Ce qui distingue le Victor Frankenstein d’Oscar Isaac de toutes les incarnations précédentes

Image d'illustration. FrankensteinNetflix / PR-ADN
Oscar Isaac incarne Victor Frankenstein dans une nouvelle adaptation, apportant une dimension inédite au personnage. Sa performance promet de distinguer cette version des précédentes, offrant une interprétation qui pourrait marquer l’histoire du célèbre savant.
Tl;dr
- Del Toro fait de Victor Frankenstein le vrai monstre.
- Aucune sympathie pour Victor, narcissisme et abus mis à nu.
- Oscar Isaac incarne un Victor inédit, sombre et toxique.
Une vision radicale du mythe Frankenstein
Depuis plus de deux siècles, Victor Frankenstein fascine et interroge. Mais rares sont les adaptations à avoir osé pousser la réflexion jusqu’au bout : et si le véritable monstre n’était autre que ce créateur lui-même ? En s’emparant du roman de Mary Shelley, Guillermo del Toro propose aujourd’hui une lecture qui tranche nettement avec la tradition cinématographique. Oubliée l’image du génie torturé ou du héros tragique : sous les traits d’Oscar Isaac, Victor n’est plus qu’un individu égocentrique, incapable d’empathie, dont le narcissisme dévastateur prend toute la lumière.
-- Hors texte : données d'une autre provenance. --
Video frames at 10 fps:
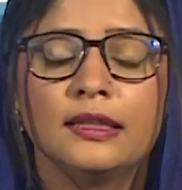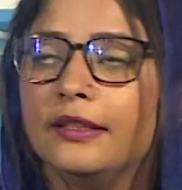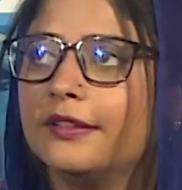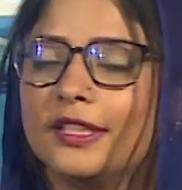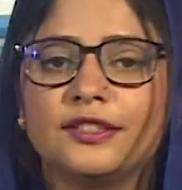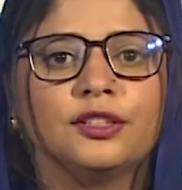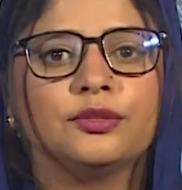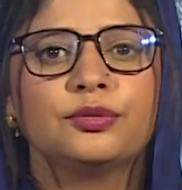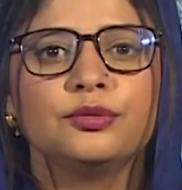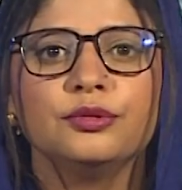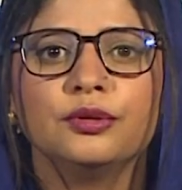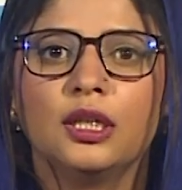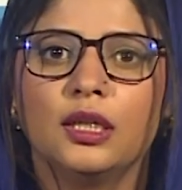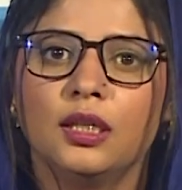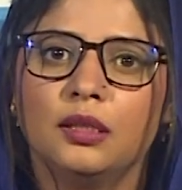reason through
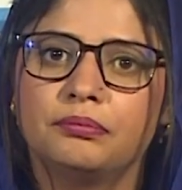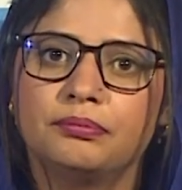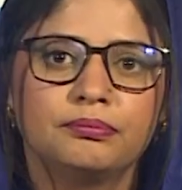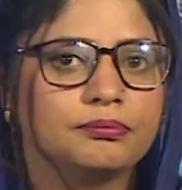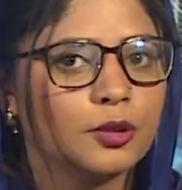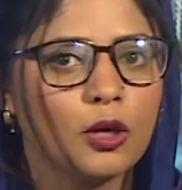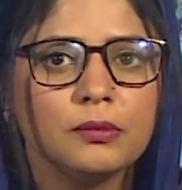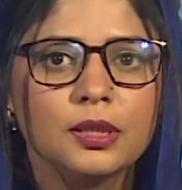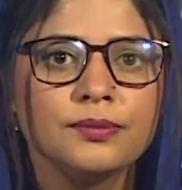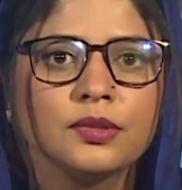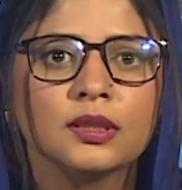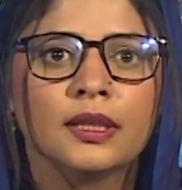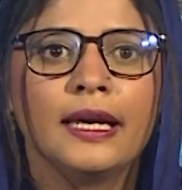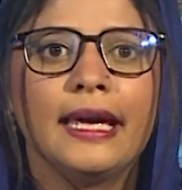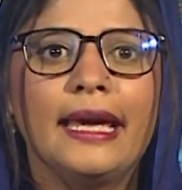problems
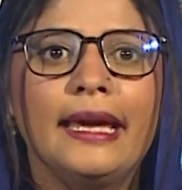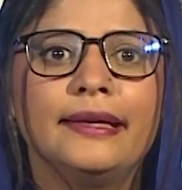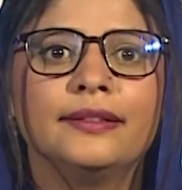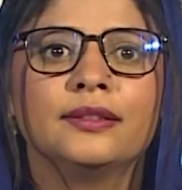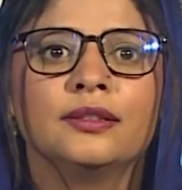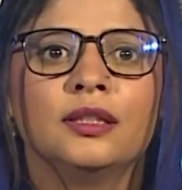and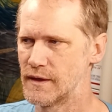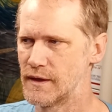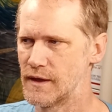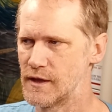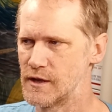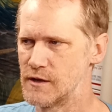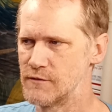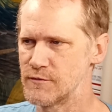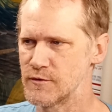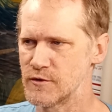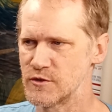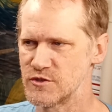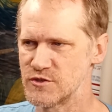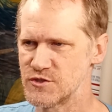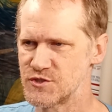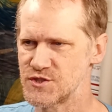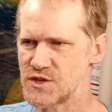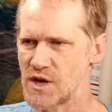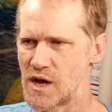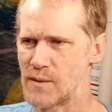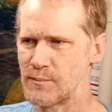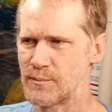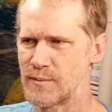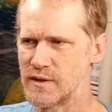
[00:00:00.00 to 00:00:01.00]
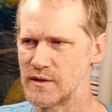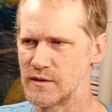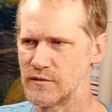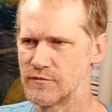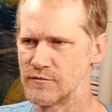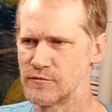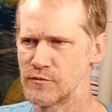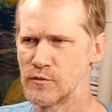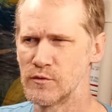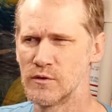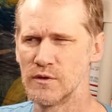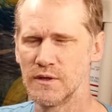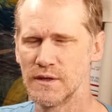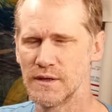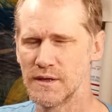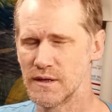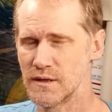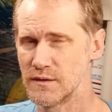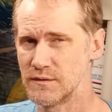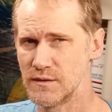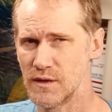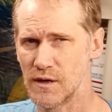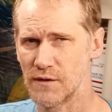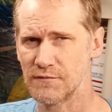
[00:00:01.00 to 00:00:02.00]
and if you're shopping frugally
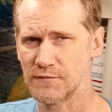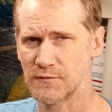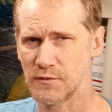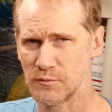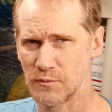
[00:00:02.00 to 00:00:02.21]
enoughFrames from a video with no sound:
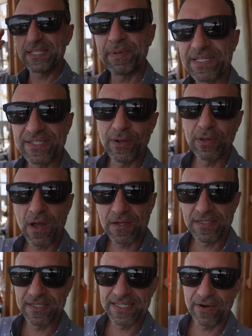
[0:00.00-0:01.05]
It's been so long
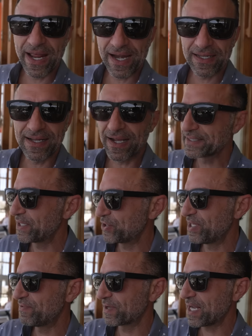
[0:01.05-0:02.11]
since Erin had a cocktail,
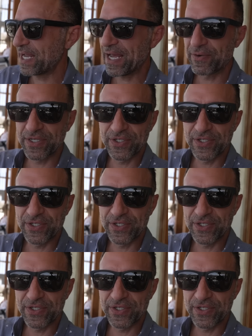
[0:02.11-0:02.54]
she forgot how to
Un portrait glaçant, sans concession
Le film ne tente jamais de sauver Victor ou d’expliquer ses actes par une simple ambition scientifique. Au contraire : alors que son frère William (Felix Kammerer) et Elizabeth (Mia Goth) incarnent des figures bien plus humaines, ce « père » impossible accumule erreurs et manipulations. La comparaison avec sa créature (Jacob Elordi) ne fait que renforcer l’évidence : c’est bien l’homme qui est ici monstrueux. L’abus paternel, la reproduction des schémas familiaux destructeurs — hérités d’un père tyrannique (Charles Dance) — s’inscrivent au cœur du récit. Tout, jusqu’à sa relation obsessionnelle envers Elizabeth, souligne ce cercle vicieux où l’amour devient possession.
Victor Frankenstein, le nombril du monde
Il serait tentant de croire que Victor cherche avant tout à vaincre la mort ou repousser les frontières de la science. Mais au fond, tout tourne autour de lui-même — et surtout du manque laissé par une mère disparue (également campée par Mia Goth). Les tentatives désespérées de combler ce vide n’aboutissent qu’à un repli sur soi maladif : « Cela n’a jamais concerné que moi-même », semble-t-il clamer à chaque scène. Peu importe l’éthique, peu importent les conséquences ; seul compte son propre reflet dans l’histoire.
Voici en quelques points comment cette réinterprétation cinématographique renouvelle le mythe :
- Narcissisme exacerbé : Victor n’agit jamais pour autrui.
- Absence totale de remords : ses fautes restent impunies jusqu’au bout.
- Mise en abyme littéraire : Del Toro glisse même une citation finale signée Lord Byron – clin d’œil au cercle intime et tumultueux où naquit le texte originel.
Derrière le mythe, une relecture moderne
À travers son film désormais disponible sur Netflix, Guillermo del Toro redonne à Frankenstein sa dimension éminemment contemporaine : celle d’un récit où les véritables monstres portent souvent visage humain. Une relecture qui rend justice à la lucidité visionnaire de Mary Shelley, elle-même entourée d’hommes dont la noirceur a nourri son imaginaire. C’est peut-être là que réside toute la force de cette adaptation : inviter à regarder en face ce que beaucoup se sont contentés d’esquiver jusque-là.